Grant Number: 5R03CA171011-03 Interpret this number
Primary Investigator: Biswas, Swati
Organization: University Of Texas Dallas
Project Title: Identifying Rare Haplotype-Environment Interactions Using Logistic Bayesian Lasso
Fiscal Year: 2013


DESCRIPTION (provided by applicant): Rare variants have been heralded as key to uncovering \missing heritability" in complex diseases such as cancers. These variants can now be genotyped using next-generation sequencing technologies; nonetheless, rare haplotypes may also result from combination of common SNPs available from Genome-Wide Association Studies (GWAS). In this regard, there may be a great deal of treasure that are yet to be mined from the GWAS data to explore the common disease rare variant hypothesis. Recently, we have proposed an approach named Logistic Bayesian LASSO (LBL) to identify association with rare haplotypes in a case-control setting. LBL is an adaptation of the Bayesian counterpart of penalized regression approach LASSO. Our approach is able to weed out unassociated (especially common) haplotypes to achieve enough noise reduction so that the signals contained in the associated rare haplotypes can be more easily detected. Using LBL, we were able to implicate a specific rare haplotype for Age-related Macular Degeneration (AMD) in the Complement Factor H (CFH) gene for the first time. In addition to rare variants, gene-environment interaction (GXE) is believed to be another important contributor to missing heritability. LBL has a flexible framework that can incorporate non-genetic (environmental) covariates and gene- environment interactions. In this project we propose methods for exploring interactions between rare haplotypes and environmental factors in cancer epidemiology, rst in the setting of simple random sampling and then for stratified random sampling.

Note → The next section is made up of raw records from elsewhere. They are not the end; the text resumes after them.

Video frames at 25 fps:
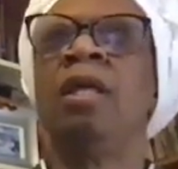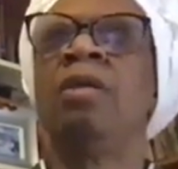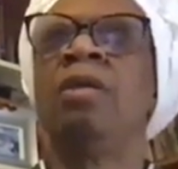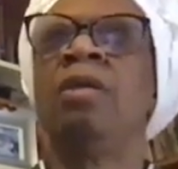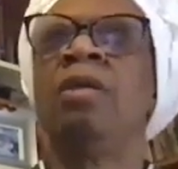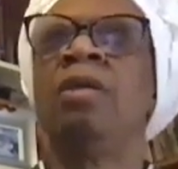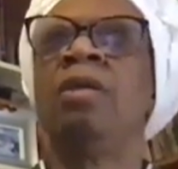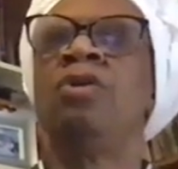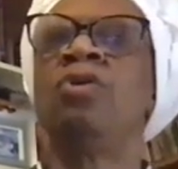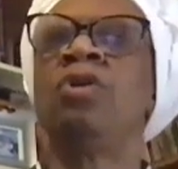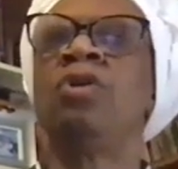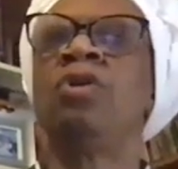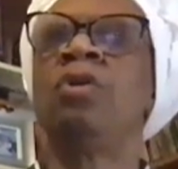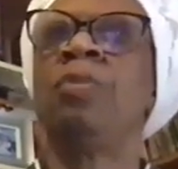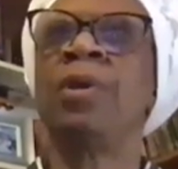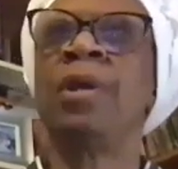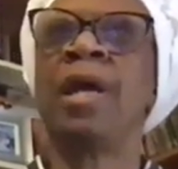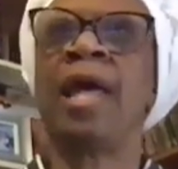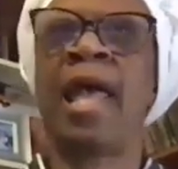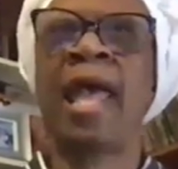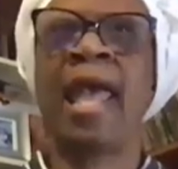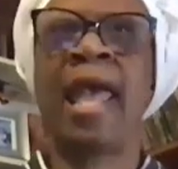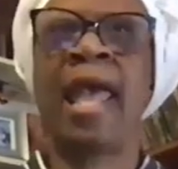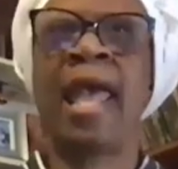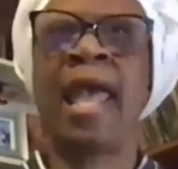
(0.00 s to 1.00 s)
You can
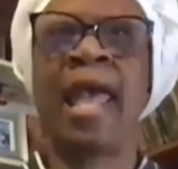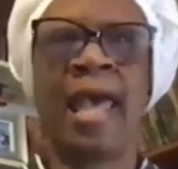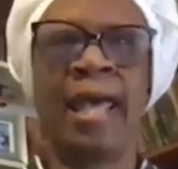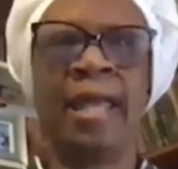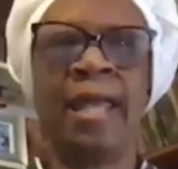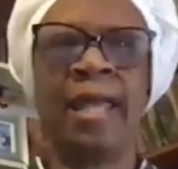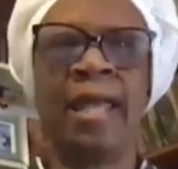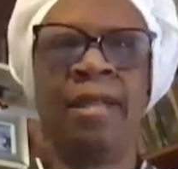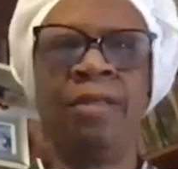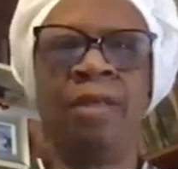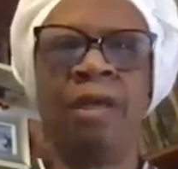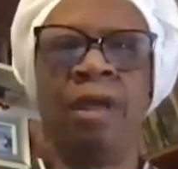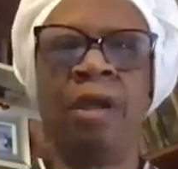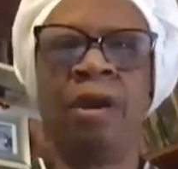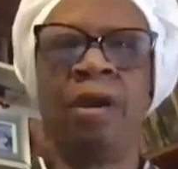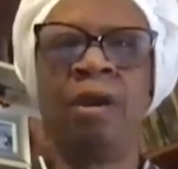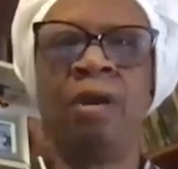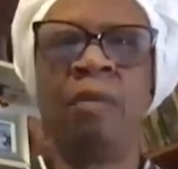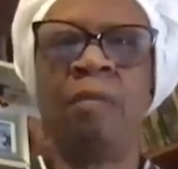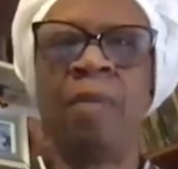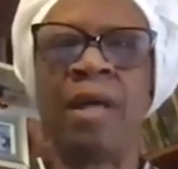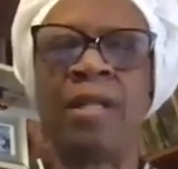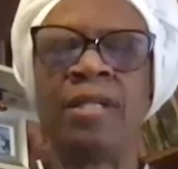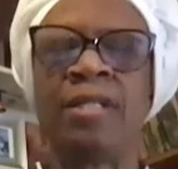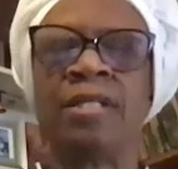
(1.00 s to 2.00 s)
put a hand
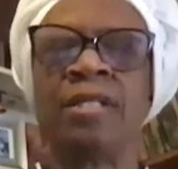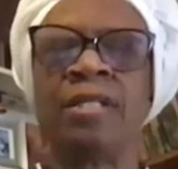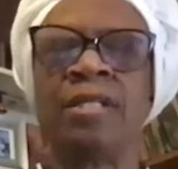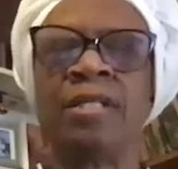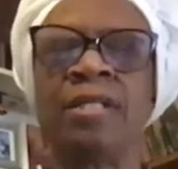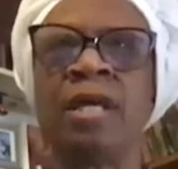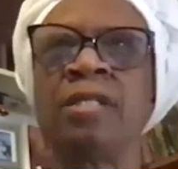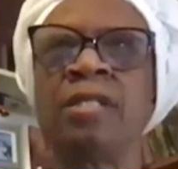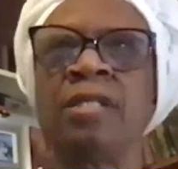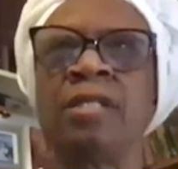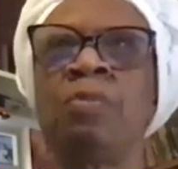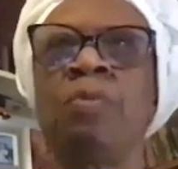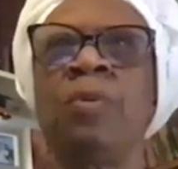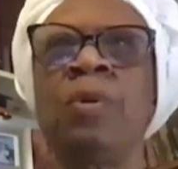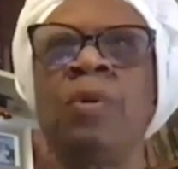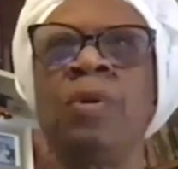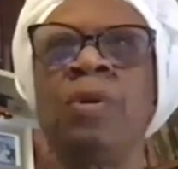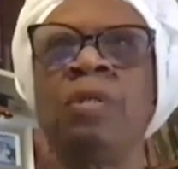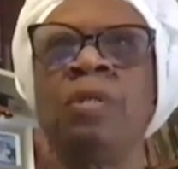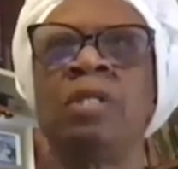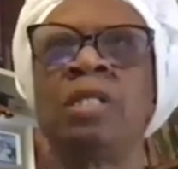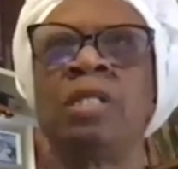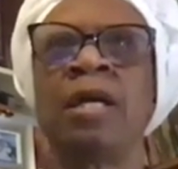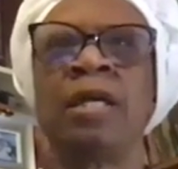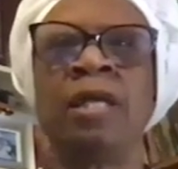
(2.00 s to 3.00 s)
there by just
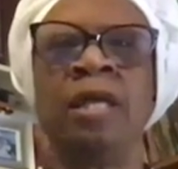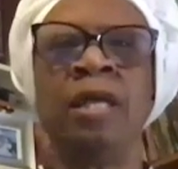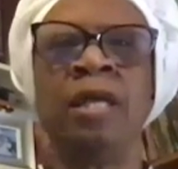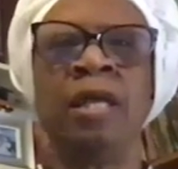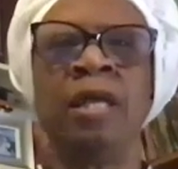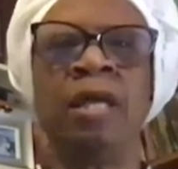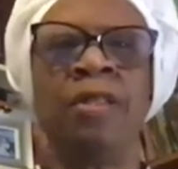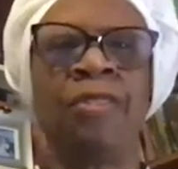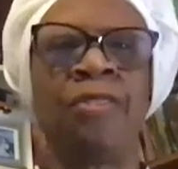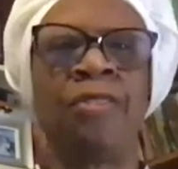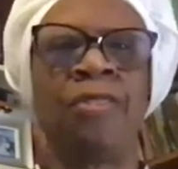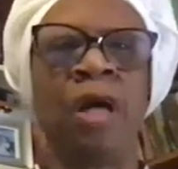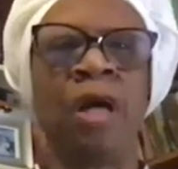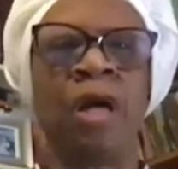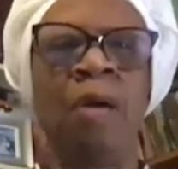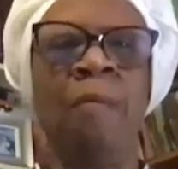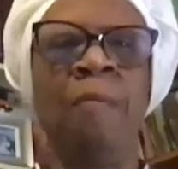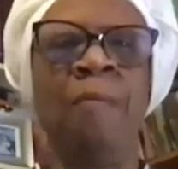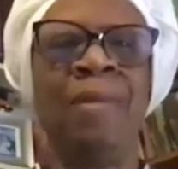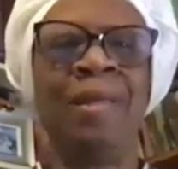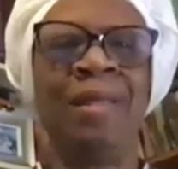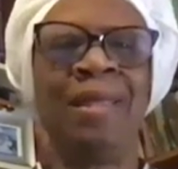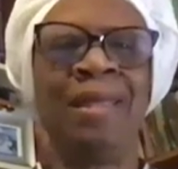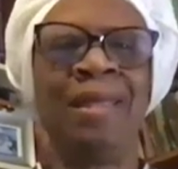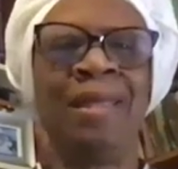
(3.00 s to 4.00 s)
tucking a
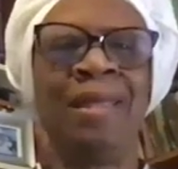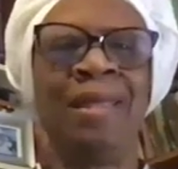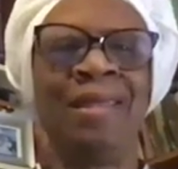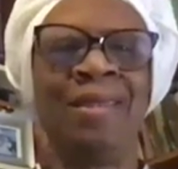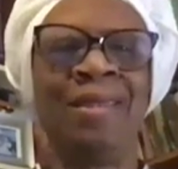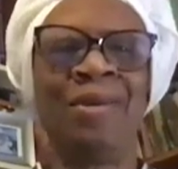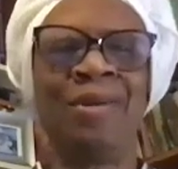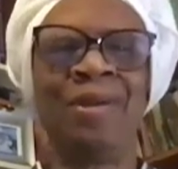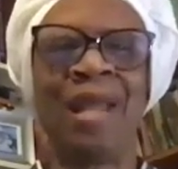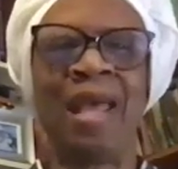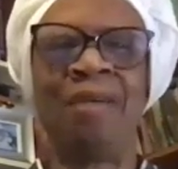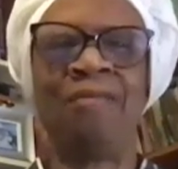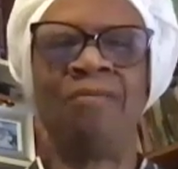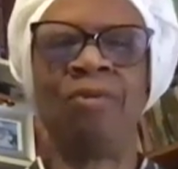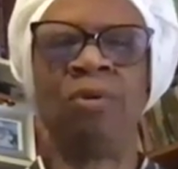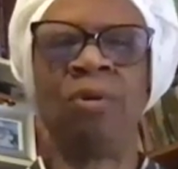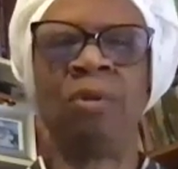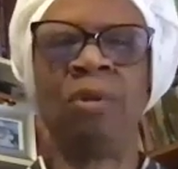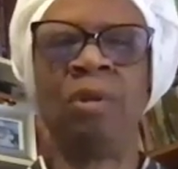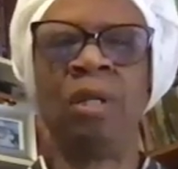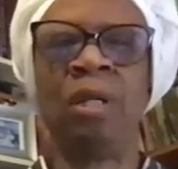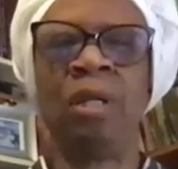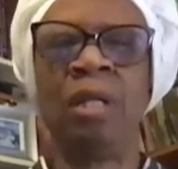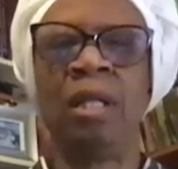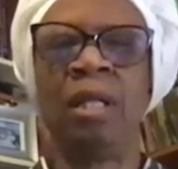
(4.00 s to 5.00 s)
thumb in your
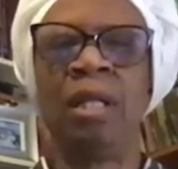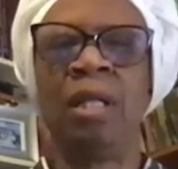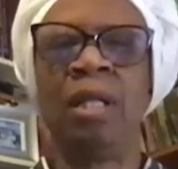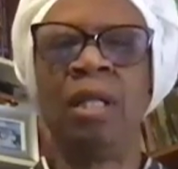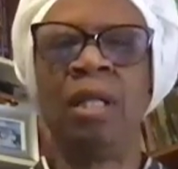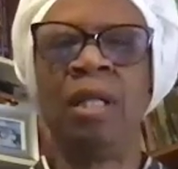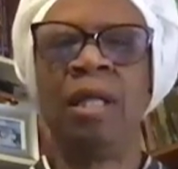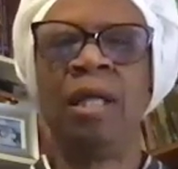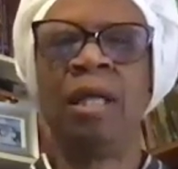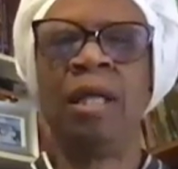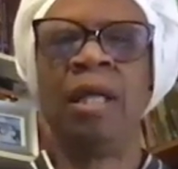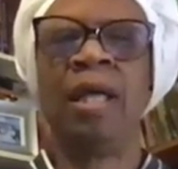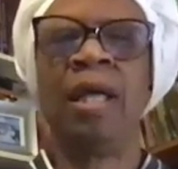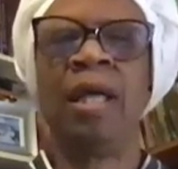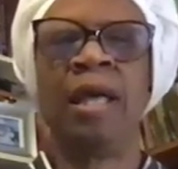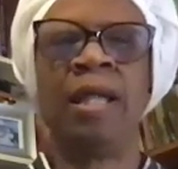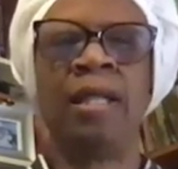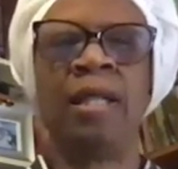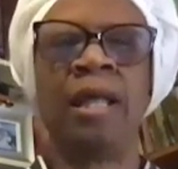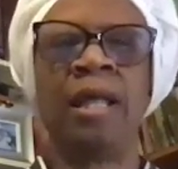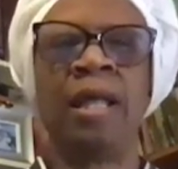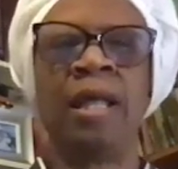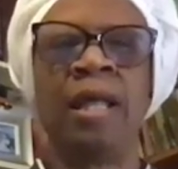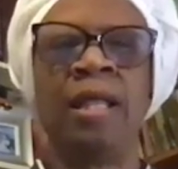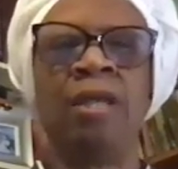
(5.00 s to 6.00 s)
navel and
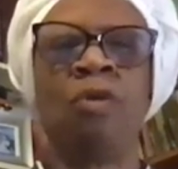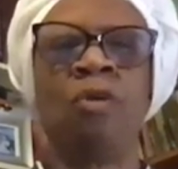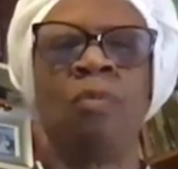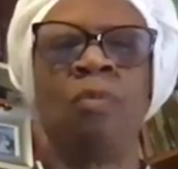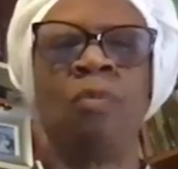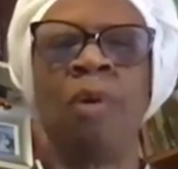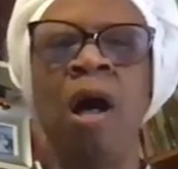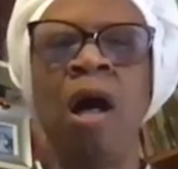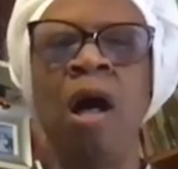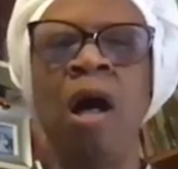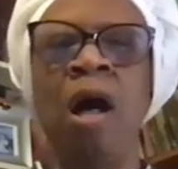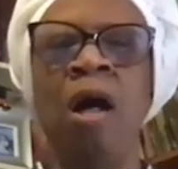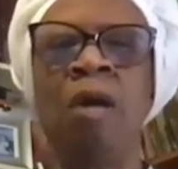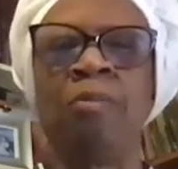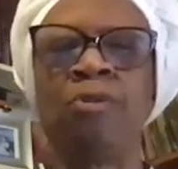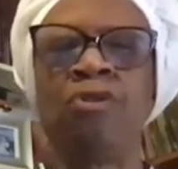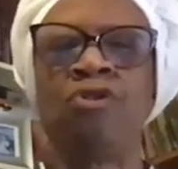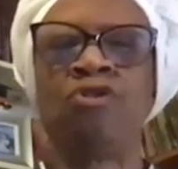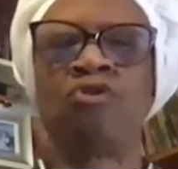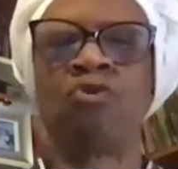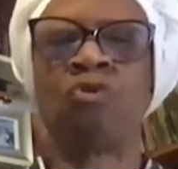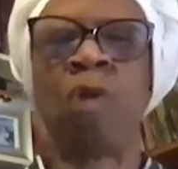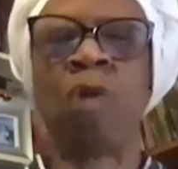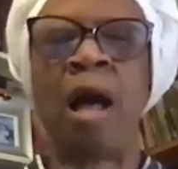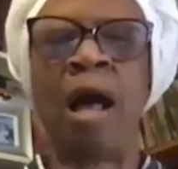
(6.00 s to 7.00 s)
letting your palm
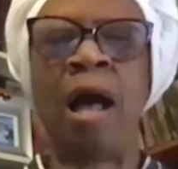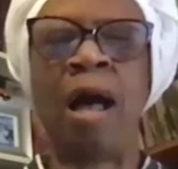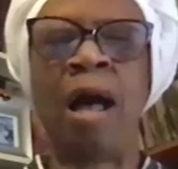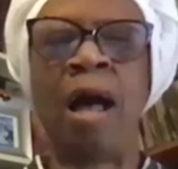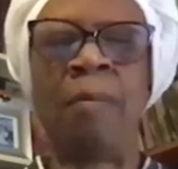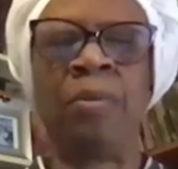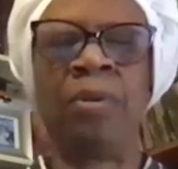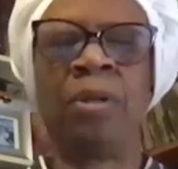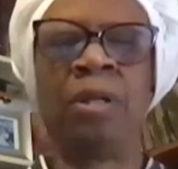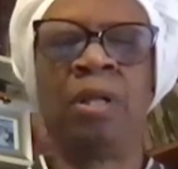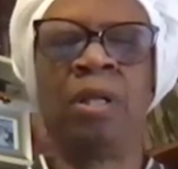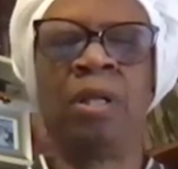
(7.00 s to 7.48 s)
drop.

We will develop methods both with and without the assumption of gene-environment independence. The methods will be extensively studied through simulations under a variety of settings. They will be applied to several cancer datasets available from NIH's database of Genotypes and Phenotypes (dbGaP) and the AMD data. Further, the method for stratified sampling will be used to analyze the NCI-sponsored Kidney Cancer Case-Control Study, wherein the controls were selected by stratified sampling using frequency matching with cases. We will implement the proposed methods in a well-documented user-friendly software and make it available to the larger scientific community.


Detecting rare haplotype association with two correlated phenotypes of binary and continuous types.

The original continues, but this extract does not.